Chestnut ManI was expecting great things when I heard about this book after all Soren Sveistrup was the writer who came up with The Killing which started this whole passion of mine off and in part lead to the creation of this blog.  Given his success in Denmark with film and TV it is not surprising then that he has written a well structured book which was snapped up by the publishers.

Apparently The Chestnut Man is the first in a series and it is hoped it will make it onto our screens too. The book was good. I enjoyed reading it and I think I would enjoy watching it even more.  It opens with the discovery of an incomplete body in a play park and a small doll made from chestnuts hanging nearby.  It is written in the present tense which adds pace and really does help the reader to visualise the story like a TV show or film. The story features a good mix of police procedure, politics and psychological elements which fans of The Killing will recognise.

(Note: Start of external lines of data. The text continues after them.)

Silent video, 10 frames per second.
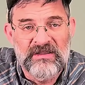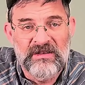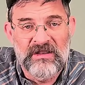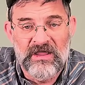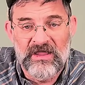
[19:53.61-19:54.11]

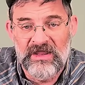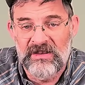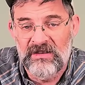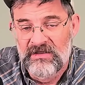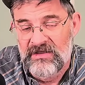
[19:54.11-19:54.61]

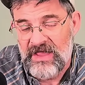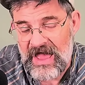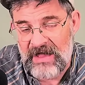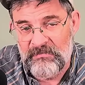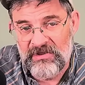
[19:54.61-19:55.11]
And
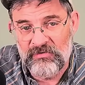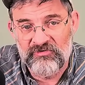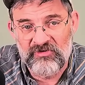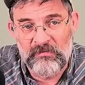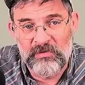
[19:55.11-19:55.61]
I've been the
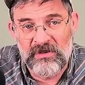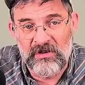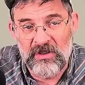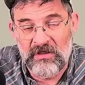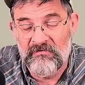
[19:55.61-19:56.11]

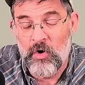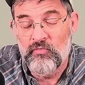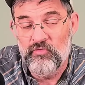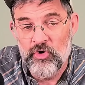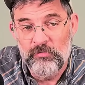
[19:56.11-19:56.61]
recipient of
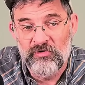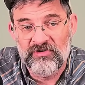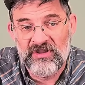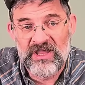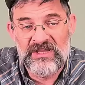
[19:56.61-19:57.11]
on
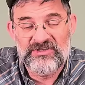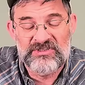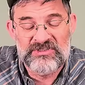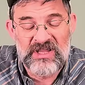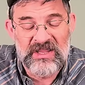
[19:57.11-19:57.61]
numerous
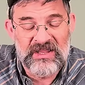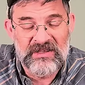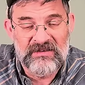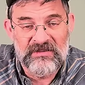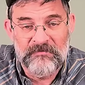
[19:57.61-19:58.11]
occasions,
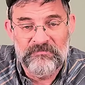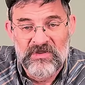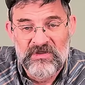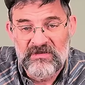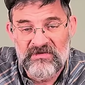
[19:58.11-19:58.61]
and
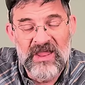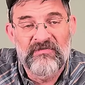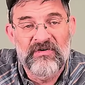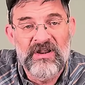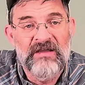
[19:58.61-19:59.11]

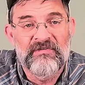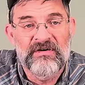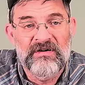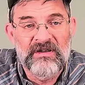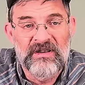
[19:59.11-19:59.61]

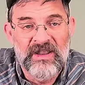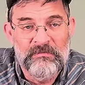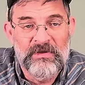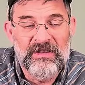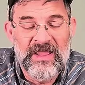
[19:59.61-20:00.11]
never
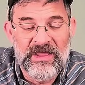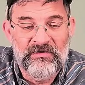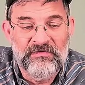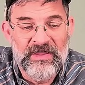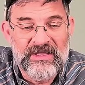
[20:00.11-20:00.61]
let me down
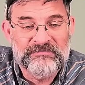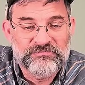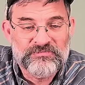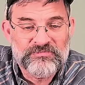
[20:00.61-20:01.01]
on that.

It is a big book full of twists and character development.  The police detectives are male and female, Thulin and Hess, and there are tensions between the characters which develop and change.  Others have described the book as too gory, too close to torture porn and violent but that is not what stayed with me. The strong elements of character, sense of place mixed with the use of a chidrens folkloric motif (the Chestnut Man comes from rhyme and a popular autumnal activity for kids) are what stayed with me along with the underlying comment on society. If this is made into a series in the style of The Killing it should be a quality show. If Soren does write more books in the series that are as big as this one I will read them in paperback, it was just too heavy in hardback.